- Relator(a)
- Ministro Herman Benjamin
- Órgão julgador
- Segunda Turma
- Data do julgamento
- 21/11/2017
- Data de publicação
- 19/12/2017
STJ – Acórdão, Rel. Ministro Herman Benjamin, Segunda Turma, j. 21/11/2017, p. 19/12/2017
PROCESSUAL CIVIL. ILEGITIMIDADE. MINISTÉRIO PÚBLICO. AÇÃO DE EXECUÇÃO. DECISÃO DO TRIBUNAL DE CONTAS. RESSARCIMENTO DO ERÁRIO. AUSÊNCIA DE OFENSA AO ART. 1.022 DO CPC. PRECEDENTES. SÚMULA 83/STJ. 1. Cuida-se de inconformismo contra acórdão do Tribunal de origem, cujo entendimento é de que o Ministério Público Estadual não possui legitimidade para executar as decisões do Tribunal de Contas que impõem responsabilização de gestor ao pagamento de multa por desaprovação das contas. 2. Não se configura a ofensa ao art. 535 do Código de Processo Civil quando o Tribunal de origem julga integralmente a lide e soluciona a controvérsia. O órgão julgador não é obrigado a rebater, um a um, todos os argumentos trazidos pelas partes em defesa da tese que apresentaram.

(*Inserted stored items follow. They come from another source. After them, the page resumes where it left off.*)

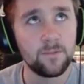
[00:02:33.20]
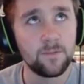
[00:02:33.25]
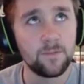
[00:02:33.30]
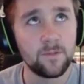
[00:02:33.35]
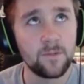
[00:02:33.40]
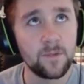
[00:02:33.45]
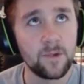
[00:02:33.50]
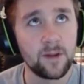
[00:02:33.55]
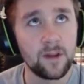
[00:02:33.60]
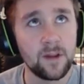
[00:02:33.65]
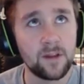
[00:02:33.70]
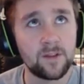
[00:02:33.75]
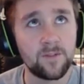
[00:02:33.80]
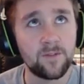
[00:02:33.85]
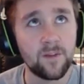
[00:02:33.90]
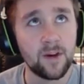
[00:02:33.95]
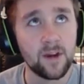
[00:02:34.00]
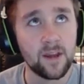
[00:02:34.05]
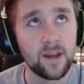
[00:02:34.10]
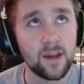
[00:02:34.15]
it's
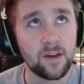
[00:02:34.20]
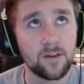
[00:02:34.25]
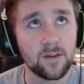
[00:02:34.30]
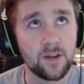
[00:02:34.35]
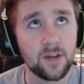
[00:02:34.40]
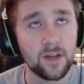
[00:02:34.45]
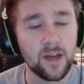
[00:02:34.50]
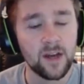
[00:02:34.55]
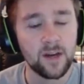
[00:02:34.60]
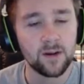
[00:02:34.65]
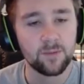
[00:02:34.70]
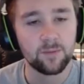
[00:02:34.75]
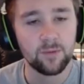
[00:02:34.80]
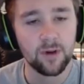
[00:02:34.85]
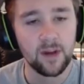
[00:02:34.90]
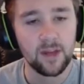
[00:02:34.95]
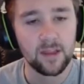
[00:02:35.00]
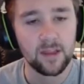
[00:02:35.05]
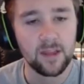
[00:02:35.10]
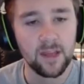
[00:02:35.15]
funny how you can kind of
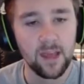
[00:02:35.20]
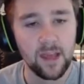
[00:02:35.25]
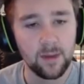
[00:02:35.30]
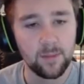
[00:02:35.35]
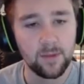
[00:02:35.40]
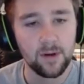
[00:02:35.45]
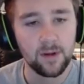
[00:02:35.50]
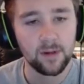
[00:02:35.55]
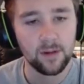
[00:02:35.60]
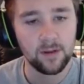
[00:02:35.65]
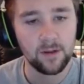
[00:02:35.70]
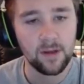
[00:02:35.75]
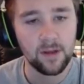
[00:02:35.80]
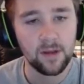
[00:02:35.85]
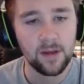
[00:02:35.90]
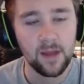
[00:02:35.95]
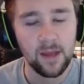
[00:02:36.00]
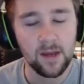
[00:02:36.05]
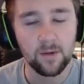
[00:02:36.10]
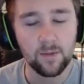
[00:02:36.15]
break the game
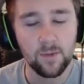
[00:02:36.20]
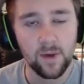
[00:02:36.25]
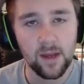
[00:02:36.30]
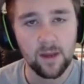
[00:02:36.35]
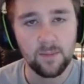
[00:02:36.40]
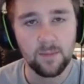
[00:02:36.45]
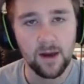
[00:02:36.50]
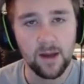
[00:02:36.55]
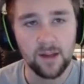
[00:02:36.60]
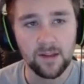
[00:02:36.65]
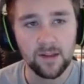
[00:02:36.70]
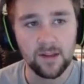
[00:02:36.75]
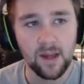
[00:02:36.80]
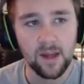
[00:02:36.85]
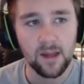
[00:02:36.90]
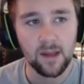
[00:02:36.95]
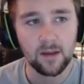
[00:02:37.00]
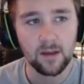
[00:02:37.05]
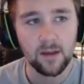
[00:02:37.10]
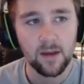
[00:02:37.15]
in a way by
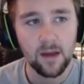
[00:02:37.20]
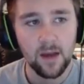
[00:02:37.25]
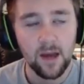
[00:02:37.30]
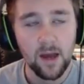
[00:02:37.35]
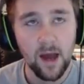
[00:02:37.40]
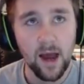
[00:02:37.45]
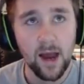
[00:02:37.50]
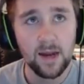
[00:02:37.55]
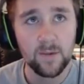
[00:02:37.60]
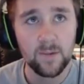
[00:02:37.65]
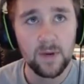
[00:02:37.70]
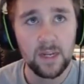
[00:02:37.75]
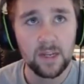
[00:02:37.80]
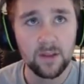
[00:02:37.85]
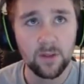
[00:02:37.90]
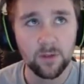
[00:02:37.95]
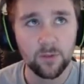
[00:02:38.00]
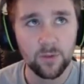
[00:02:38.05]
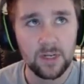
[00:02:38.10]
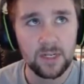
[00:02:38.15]
saying we
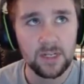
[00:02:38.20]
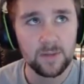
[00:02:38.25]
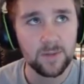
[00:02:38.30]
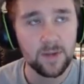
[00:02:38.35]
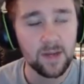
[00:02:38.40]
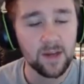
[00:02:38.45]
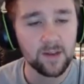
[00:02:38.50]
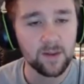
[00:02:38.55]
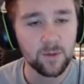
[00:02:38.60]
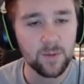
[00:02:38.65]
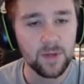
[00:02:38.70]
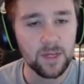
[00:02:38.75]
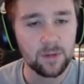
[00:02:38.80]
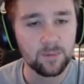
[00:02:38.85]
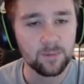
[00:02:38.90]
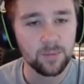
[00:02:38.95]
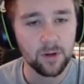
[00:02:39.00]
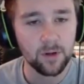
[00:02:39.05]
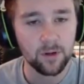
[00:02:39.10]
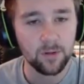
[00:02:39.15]
need 3 DPS so we
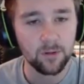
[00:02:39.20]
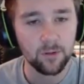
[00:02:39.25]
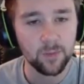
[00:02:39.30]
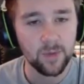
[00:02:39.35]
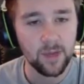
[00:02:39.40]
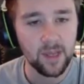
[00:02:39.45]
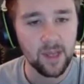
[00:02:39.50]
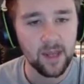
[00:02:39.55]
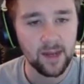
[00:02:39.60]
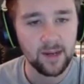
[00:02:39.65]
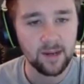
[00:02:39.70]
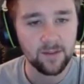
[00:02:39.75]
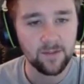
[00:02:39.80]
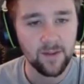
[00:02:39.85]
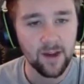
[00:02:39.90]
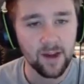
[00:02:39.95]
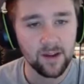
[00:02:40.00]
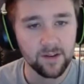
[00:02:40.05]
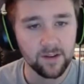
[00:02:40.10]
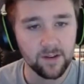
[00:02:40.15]
can burn through mechanics
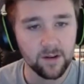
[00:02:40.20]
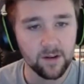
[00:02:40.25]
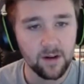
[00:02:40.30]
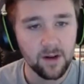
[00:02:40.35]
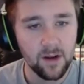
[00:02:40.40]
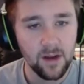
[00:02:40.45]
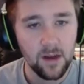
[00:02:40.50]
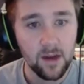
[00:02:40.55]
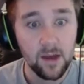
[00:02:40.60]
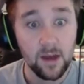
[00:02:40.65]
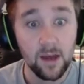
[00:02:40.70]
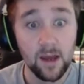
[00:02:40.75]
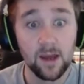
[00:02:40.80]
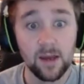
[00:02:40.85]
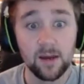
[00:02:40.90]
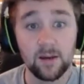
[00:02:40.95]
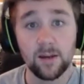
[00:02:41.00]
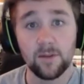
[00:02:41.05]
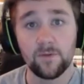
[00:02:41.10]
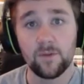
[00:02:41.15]
faster.
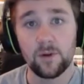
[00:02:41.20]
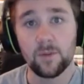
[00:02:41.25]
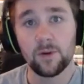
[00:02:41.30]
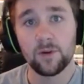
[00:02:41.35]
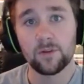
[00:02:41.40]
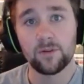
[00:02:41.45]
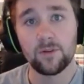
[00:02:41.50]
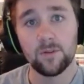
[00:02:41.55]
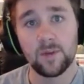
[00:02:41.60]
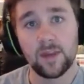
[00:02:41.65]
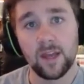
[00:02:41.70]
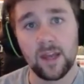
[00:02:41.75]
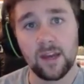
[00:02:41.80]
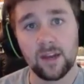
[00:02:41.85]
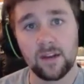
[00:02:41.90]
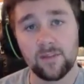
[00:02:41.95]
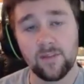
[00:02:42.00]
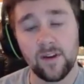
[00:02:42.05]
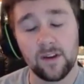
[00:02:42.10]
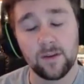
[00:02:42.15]
And if we burn through the
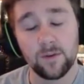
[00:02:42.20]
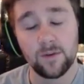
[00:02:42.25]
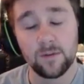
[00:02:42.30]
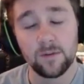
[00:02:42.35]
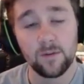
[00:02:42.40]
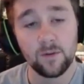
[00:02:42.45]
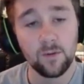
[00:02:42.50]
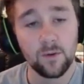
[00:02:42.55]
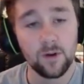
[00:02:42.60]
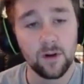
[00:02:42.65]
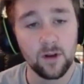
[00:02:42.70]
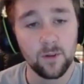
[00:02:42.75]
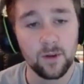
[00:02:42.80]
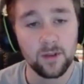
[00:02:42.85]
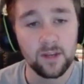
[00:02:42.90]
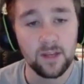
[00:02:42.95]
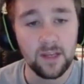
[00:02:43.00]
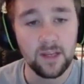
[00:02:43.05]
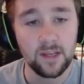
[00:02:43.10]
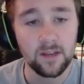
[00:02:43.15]
mechanics faster, we don't have to worry
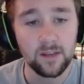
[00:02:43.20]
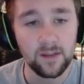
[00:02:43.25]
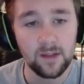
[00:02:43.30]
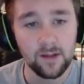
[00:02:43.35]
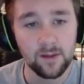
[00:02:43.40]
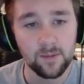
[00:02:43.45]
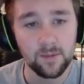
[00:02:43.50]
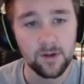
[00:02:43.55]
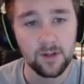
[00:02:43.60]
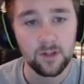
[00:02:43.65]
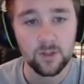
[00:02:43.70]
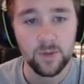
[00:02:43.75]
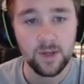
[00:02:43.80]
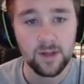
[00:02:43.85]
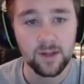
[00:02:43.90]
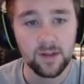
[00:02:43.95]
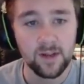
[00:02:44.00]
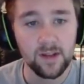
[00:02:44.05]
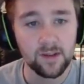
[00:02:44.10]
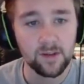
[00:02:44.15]
about the healing as much,
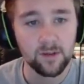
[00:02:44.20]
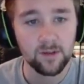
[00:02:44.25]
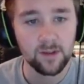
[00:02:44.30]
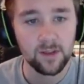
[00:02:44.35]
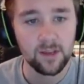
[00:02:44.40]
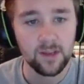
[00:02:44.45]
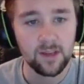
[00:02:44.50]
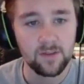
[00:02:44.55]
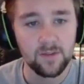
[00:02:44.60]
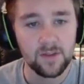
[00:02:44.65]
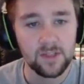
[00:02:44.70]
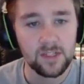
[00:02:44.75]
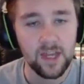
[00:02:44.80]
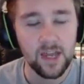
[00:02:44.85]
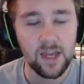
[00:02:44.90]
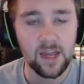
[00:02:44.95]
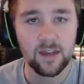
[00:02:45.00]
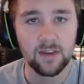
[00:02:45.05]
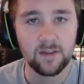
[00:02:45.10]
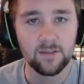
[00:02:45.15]
because that's sort of the give and
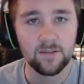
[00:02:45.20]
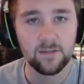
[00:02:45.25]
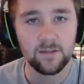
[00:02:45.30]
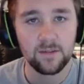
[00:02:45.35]
take of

Deve apenas enfrentar a demanda, observando as questões relevantes e imprescindíveis à sua resolução. Nesse sentido: REsp 927.216/RS, Segunda Turma, Relatora Ministra Eliana Calmon, DJ de 13/8/2007; e REsp 855.073/SC, Primeira Turma, Relator Ministro Teori Albino Zavascki, DJ de 28/6/2007. 3. O Ministério Público não possui legitimidade extraordinária para promover Ação de Execução de título formado por decisão do Tribunal de Contas do Estado, com vista a ressarcir o Erário (REsp 1.464.226/MA, Rel. Ministro Mauro Campbell Marques, Segunda Turma, DJe 26.11.2014; AgRg no AREsp 612.106/MA, Rel. Ministra Assusete Magalhães, Segunda Turma, DJe 30/3/2016, e AgRg no REsp 1.518.430/MA, Rel. Ministro Humberto Martins, Segunda Turma, DJe 2/6/2015). Tal não impede, por óbvio, que o Parquet controle, inclusive por meio de inquérito civil, o cumprimento do dever estatal de execução pronta e eficaz do título. 4. Verifica-se que o Tribunal a quo decidiu de acordo com a jurisprudência do STJ, de modo que se aplica à espécie o enunciado da Súmula 83/STJ: "Não se conhece do recurso especial pela divergência, quando a orientação do tribunal se firmou no mesmo sentido da decisão recorrida." 5. Recurso Especial a que se nega provimento. (REsp n. 1.694.660/MA, relator Ministro Herman Benjamin, Segunda Turma, julgado em 21/11/2017, DJe de 19/12/2017.)